Have thoughts on how the city of Santa Fe should address recreational cannabis?
The City Council is requesting community feedback at its Wednesday meeting to help guide potential alterations to its land-use code in preparation for the arrival of legalized recreational cannabis.
According to a city news release, the City Council will ask for input during its public comment period, which is scheduled to begin at 7 p.m. Residents may speak for up to two minutes during public comment or provide written feedback.
The request comes as New Mexico municipalities and counties scramble to iron out rules for the industry. The state’s Cannabis Regulation Act went into effect June 29, allowing for adult possession of cannabis for individuals 21 and older and setting the framework for the state’s commercial cannabis market.
It also effectively started the clock to craft local cannabis regulations.

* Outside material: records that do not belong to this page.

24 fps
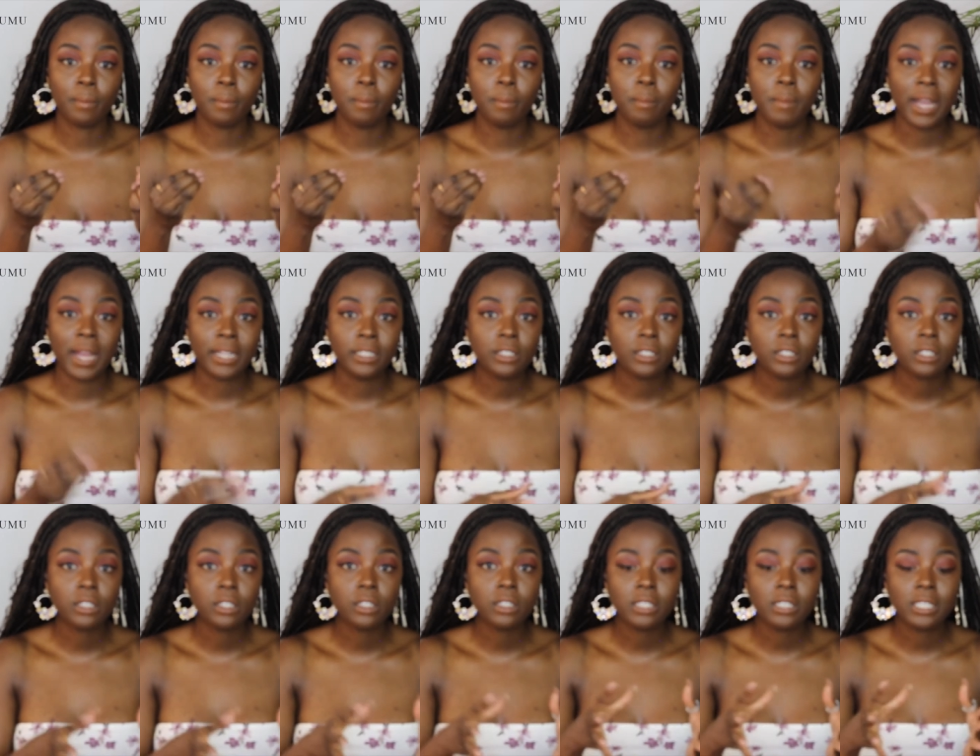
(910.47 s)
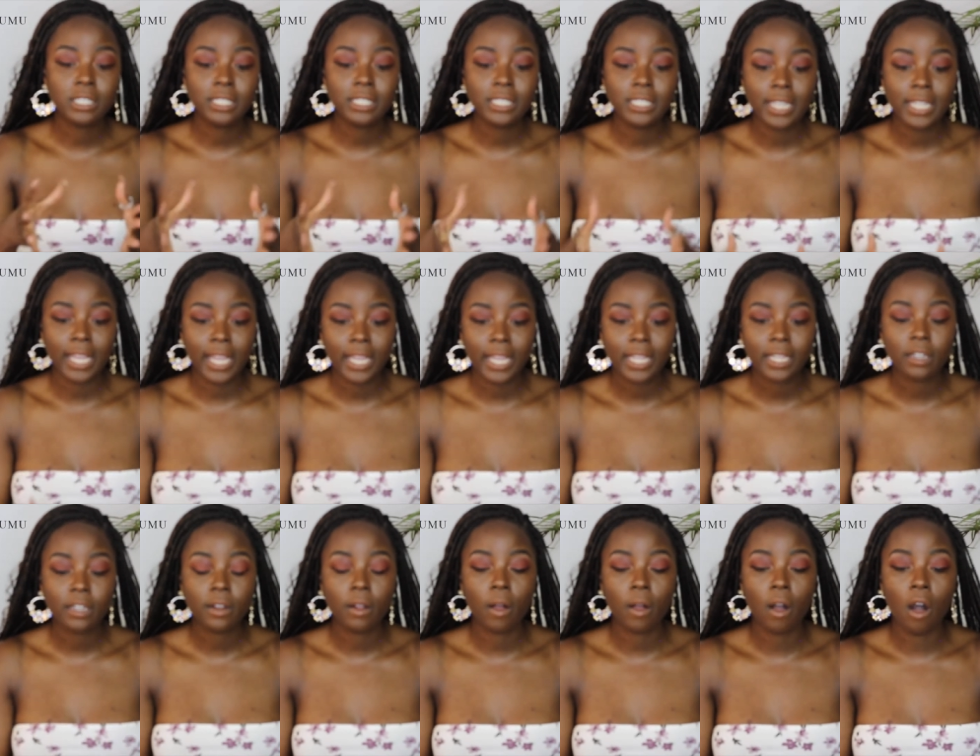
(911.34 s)
mental
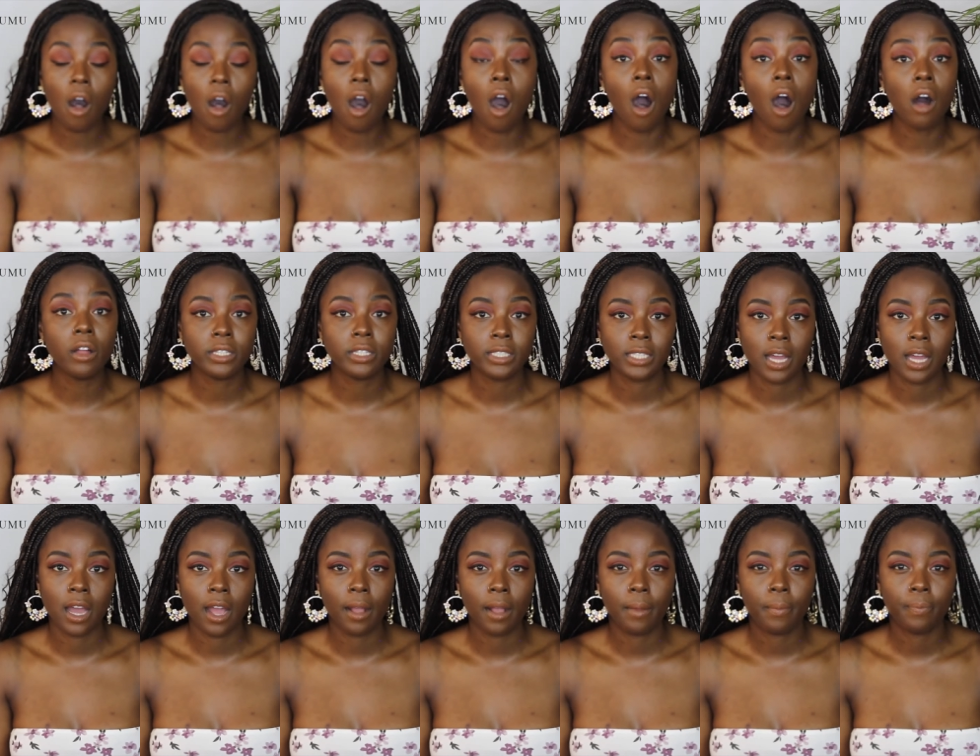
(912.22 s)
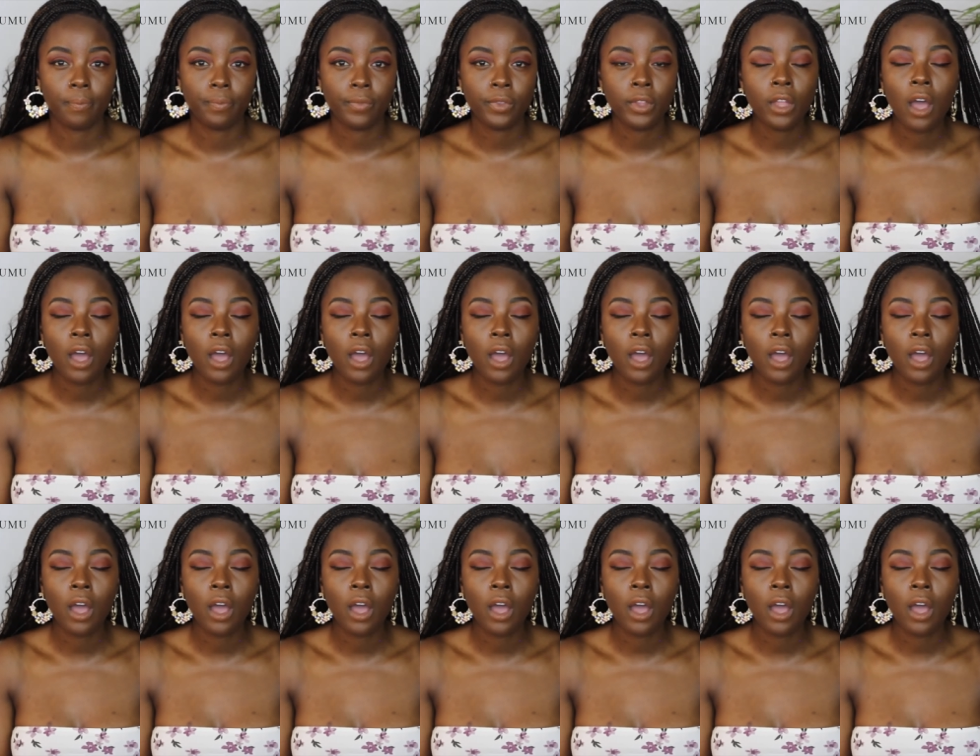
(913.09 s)
state all the time.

The state plans to start processing applications for producers by Sept. 1.
Shortly before the Cannabis Regulation Act went into effect, some city councilors said they didn’t believe the city would have a set of guidelines in place by Sept. 1. City officials informed the council earlier this month Oct. 1 was a more likely deadline.
Jason Kluck, interim director of the city’s Planning and Land Use Department, said a subcommittee of the city Planning Commission already has started meeting on the matter, but the panel likely won’t see a set of recommendations until Aug. 5.
Though some cities, including Albuquerque, have already voted on a set of draft guidelines, Linda Trujillo, superintendent of the state Regulation and Licensing Department, and John Blair, the agency’s deputy superintendent, said Santa Fe is in line with many other municipalities.
While the city cannot ban recreational cannabis cultivation and shops, it can make decisions about density, operating hours of cannabis businesses, consumption areas, use of tax funds and other factors related to the industry.
Kluck noted the recommendations being vetted by the subcommittee are fairly similar to what Santa Fe County is exploring.
The county Planning Commission approved a set of recommendations July 15. The Santa Fe County Commission will examine the recommendations at a special meeting Friday.
The county Planning Commission ditched its most contentious proposal, which would have limited personal plant production to indoor facilities. It reversed course after receiving feedback from community members who felt the provision was too restrictive.
Some of the proposed provisions before the County Commission include a 300-foot separation between cannabis businesses and schools or day care centers, 200 feet between each cannabis business and a rule allowing cannabis producers to cultivate product in the same zoning areas as dairy farms.
The county also is exploring “consumption areas,” where cannabis products can be consumed by anyone 21 or older.